Na ocasião, a colega de trabalho Chris Flores assumiu o comando do programa vespertino ao vivo. A partir desse episódio, a jornalista enfrentou recaídas e diversos episódios depressivos, mantendo o uso de medicamentos até hoje.

Queda financeira após o sucesso

A trajetória de duas décadas de destaque na mídia foi interrompida por uma severa crise pessoal e financeira. Maria Cândida revelou que perdeu todos os recursos acumulados e precisou do suporte familiar para itens básicos do cotidiano.

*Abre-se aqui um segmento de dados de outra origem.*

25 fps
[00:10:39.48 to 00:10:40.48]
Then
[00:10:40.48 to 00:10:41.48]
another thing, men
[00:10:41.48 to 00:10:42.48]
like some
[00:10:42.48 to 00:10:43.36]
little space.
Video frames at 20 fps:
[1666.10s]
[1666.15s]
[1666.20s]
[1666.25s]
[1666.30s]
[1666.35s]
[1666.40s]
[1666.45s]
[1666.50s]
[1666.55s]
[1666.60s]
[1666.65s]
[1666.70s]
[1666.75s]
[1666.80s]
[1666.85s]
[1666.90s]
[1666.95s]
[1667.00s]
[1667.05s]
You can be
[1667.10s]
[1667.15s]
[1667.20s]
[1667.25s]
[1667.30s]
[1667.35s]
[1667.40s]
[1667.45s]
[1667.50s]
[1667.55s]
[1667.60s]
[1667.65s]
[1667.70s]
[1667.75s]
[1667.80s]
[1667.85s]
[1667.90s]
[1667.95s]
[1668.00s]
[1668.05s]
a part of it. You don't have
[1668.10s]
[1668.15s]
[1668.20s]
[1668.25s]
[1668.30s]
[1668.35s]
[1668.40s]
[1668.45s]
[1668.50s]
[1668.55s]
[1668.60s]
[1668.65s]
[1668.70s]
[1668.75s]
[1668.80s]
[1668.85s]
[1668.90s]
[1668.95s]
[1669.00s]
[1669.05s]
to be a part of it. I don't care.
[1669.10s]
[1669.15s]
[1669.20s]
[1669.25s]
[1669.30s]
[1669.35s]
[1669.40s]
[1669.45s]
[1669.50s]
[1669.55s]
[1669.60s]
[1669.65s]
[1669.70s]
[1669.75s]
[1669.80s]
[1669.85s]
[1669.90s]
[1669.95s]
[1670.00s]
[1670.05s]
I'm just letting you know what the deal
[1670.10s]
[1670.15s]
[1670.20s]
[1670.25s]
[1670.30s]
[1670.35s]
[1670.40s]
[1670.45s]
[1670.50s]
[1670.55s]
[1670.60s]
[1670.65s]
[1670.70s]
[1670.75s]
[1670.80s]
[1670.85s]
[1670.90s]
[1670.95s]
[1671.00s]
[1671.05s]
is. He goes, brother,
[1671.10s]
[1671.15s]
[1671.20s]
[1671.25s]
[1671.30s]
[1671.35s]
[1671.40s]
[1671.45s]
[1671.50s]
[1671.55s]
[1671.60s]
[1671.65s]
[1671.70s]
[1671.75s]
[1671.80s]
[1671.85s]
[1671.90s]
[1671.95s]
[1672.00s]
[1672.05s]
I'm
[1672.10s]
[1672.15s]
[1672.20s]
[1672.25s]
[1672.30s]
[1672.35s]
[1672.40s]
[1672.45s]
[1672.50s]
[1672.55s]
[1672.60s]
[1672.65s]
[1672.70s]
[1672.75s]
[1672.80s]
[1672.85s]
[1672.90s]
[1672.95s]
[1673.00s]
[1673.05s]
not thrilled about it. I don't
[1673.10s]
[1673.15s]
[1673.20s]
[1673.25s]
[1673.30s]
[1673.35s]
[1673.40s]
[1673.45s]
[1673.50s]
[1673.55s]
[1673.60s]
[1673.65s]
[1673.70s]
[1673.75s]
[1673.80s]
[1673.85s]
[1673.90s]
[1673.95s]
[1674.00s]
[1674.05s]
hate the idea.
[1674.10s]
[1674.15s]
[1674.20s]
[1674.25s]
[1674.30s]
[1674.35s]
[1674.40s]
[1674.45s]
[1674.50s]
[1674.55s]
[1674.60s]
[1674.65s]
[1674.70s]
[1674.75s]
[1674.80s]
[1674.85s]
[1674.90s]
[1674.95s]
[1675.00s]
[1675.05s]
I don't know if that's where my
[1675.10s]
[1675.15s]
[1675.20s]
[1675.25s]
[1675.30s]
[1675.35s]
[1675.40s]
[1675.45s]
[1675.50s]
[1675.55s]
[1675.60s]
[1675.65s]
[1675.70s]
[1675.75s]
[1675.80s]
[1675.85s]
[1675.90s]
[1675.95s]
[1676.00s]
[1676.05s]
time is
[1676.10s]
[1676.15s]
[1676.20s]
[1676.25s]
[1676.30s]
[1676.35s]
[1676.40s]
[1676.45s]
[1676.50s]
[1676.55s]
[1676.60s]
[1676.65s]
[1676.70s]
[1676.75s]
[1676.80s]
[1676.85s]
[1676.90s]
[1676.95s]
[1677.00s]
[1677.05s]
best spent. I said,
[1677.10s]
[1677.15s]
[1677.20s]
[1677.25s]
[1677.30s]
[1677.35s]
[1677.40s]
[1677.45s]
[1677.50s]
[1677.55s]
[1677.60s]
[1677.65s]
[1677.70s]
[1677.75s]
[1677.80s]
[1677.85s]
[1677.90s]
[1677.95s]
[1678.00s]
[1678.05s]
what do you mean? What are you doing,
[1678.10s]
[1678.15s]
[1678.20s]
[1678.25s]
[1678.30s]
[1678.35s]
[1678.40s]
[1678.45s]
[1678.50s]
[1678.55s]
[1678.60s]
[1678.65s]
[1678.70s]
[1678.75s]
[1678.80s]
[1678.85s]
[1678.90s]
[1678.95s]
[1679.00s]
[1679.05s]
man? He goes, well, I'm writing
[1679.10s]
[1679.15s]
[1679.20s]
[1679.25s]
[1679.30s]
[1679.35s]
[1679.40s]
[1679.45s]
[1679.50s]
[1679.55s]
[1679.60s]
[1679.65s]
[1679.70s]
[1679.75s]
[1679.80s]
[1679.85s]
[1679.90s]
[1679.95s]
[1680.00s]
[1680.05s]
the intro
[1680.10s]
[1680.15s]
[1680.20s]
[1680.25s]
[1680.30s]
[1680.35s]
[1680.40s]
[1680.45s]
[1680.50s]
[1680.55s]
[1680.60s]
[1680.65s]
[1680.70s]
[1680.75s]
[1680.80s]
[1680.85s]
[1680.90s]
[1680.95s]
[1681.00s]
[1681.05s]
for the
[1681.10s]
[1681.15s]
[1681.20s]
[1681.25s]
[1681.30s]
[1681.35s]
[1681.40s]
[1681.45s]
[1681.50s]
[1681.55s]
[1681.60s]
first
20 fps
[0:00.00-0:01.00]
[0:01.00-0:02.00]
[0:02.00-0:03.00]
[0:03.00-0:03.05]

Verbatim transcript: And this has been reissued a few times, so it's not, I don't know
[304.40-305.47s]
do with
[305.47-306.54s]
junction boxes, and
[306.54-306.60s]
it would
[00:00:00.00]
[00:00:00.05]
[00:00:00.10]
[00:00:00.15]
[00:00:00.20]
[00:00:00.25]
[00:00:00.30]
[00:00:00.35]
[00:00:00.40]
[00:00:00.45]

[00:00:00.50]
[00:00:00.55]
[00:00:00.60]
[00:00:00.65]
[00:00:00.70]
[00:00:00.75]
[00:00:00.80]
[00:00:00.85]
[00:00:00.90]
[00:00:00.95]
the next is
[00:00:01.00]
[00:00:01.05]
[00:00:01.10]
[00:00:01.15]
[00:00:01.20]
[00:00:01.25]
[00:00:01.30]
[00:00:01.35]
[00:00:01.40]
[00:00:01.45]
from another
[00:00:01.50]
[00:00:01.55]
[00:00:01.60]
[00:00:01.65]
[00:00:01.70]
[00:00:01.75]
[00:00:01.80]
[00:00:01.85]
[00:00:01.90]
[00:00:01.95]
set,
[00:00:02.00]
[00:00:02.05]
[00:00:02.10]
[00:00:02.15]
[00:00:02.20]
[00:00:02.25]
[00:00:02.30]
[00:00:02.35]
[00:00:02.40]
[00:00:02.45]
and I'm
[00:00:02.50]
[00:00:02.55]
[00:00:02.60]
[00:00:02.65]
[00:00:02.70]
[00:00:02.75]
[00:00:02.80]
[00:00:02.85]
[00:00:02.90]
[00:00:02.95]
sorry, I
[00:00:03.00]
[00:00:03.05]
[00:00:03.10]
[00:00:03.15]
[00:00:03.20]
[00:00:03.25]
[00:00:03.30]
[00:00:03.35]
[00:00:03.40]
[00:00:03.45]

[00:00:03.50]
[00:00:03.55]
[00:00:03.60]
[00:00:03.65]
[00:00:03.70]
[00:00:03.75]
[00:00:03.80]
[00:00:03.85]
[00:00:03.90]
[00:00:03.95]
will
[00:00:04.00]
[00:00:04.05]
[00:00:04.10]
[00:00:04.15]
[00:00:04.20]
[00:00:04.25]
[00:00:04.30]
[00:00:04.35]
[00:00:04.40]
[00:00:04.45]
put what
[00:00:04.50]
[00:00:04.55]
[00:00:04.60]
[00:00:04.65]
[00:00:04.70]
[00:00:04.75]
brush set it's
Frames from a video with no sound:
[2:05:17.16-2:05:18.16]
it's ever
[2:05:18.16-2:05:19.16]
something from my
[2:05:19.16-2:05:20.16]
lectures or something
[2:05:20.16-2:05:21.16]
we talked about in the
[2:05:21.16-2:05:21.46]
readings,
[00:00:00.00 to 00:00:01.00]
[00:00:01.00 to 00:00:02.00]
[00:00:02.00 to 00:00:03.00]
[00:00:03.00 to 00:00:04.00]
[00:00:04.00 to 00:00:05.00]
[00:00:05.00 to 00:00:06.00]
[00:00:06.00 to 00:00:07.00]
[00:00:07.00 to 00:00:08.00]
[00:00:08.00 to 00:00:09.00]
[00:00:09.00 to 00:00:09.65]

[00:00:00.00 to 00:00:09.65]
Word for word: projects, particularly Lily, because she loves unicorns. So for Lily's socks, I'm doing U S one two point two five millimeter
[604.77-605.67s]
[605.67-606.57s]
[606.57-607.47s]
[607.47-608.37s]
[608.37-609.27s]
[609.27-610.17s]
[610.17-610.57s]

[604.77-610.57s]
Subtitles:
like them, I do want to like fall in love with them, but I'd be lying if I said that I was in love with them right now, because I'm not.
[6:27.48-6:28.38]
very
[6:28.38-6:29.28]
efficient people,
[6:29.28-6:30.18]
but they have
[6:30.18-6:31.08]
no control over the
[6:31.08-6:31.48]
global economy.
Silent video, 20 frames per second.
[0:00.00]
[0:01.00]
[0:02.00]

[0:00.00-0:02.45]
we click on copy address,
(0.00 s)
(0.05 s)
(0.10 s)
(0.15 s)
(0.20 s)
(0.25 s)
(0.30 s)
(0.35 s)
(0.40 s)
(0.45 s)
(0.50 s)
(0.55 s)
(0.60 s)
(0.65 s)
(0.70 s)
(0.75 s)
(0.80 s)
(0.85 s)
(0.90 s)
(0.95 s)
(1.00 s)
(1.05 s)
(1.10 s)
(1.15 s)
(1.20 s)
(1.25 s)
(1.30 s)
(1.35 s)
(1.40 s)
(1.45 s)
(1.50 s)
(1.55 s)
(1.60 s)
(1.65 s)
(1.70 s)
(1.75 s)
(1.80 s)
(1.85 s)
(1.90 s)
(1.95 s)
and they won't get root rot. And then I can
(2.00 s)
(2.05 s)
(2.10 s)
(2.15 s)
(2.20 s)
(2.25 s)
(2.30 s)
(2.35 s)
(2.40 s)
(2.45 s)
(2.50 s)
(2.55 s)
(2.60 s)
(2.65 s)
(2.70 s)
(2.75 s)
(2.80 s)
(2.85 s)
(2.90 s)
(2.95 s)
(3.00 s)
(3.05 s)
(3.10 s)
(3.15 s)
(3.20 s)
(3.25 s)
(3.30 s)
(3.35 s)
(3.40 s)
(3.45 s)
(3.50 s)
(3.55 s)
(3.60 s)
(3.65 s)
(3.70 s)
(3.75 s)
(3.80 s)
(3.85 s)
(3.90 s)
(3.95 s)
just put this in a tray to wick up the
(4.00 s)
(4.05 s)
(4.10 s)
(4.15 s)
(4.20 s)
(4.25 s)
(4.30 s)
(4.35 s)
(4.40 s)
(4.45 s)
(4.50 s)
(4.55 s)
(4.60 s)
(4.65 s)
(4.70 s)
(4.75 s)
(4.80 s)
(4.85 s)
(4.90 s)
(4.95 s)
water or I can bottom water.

"Queda financeira, fiquei sem nada, vendi tudo. Minha mãe fazia supermercado pra mim, fiquei sem dinheiro nenhum depois de 20 anos de sucesso absoluto na carreira", relatou a entrevistada, que ressaltou a importância de quebrar o silêncio sobre o assunto: “É a vida das pessoas.”

Histórico familiar e depressão pós-parto

A jornalista apontou que a depressão compromete o dia a dia e tem recortes sérios na saúde, inclusive com predisposição familiar, citando o caso de sua avó. Ela também relembrou o sofrimento com a depressão pós-parto, descrevendo a sensação como um isolamento da realidade. “É uma coisa muito, muito comprometedora do seu dia a dia”, avaliou.

Para Maria Cândida, expor os problemas abertamente em livros, palestras e canais digitais funciona como um suporte para o público que enfrenta situações semelhantes.